Showing potential investors early prototypes isn’t bad, but our rationale was. We soon realized that seeking meetings for the sake of showing off an unpolished product was a poor substitute for a  strategy. Investors seldom responded to my cold advances. Even when they did, the meetings rarely turned into long-lasting relationships because we weren’t coming in with a clear ask. Investors didn’t have much to say besides “Well, let me know what your users say.”

What finally shook me out of this enthrallment with investors was launching the beta version of Treatings. Once we had a website where people could set up an account and message fellow members, proposing coffee meetings, the feedback started pouring in. I didn’t even have time to adhere to my cold email regimen. It’s obvious to say now, but we realized that there is no substitute for traction and anecdotes of people using Treatings. If and when we do raise money, it won’t be because investors are awarding us with the The Most Improved award.

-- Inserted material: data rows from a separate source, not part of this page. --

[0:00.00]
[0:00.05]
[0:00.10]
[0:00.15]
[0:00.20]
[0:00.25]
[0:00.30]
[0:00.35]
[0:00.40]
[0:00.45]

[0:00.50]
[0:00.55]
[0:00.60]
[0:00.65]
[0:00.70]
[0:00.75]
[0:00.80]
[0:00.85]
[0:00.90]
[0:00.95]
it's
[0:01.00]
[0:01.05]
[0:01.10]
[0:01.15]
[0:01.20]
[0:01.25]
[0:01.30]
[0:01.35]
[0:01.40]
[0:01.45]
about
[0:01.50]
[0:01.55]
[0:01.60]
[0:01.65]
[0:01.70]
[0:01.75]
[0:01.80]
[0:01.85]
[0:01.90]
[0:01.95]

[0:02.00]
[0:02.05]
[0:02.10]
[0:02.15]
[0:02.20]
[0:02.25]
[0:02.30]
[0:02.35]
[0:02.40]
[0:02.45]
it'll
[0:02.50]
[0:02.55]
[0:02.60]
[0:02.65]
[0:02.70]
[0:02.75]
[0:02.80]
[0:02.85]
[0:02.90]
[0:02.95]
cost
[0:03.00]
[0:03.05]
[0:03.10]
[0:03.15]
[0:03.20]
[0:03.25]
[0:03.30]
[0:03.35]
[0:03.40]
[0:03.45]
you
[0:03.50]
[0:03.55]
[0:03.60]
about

This isn’t to trivialize the benefit of interacting with potential investors. VCs and angels have been generous with us in providing actionable feedback on Treatings and valuable introductions. What differentiates these relationships is that they spawned organically, either by serendipitous encounters or by our being introduced through mutual connections. When we started thinking about investors as resources, rich with insights from operational and investing experience, rather than a required rung in a startup lifecycle ladder, we were able to be more targeted in our approach to building relationships.

On a totally random note, though, if you happen to have email addresses for Paul Graham, Marc Andreessen or Fred Wilson please send them along. I’ve got ice-cold emails all queued up.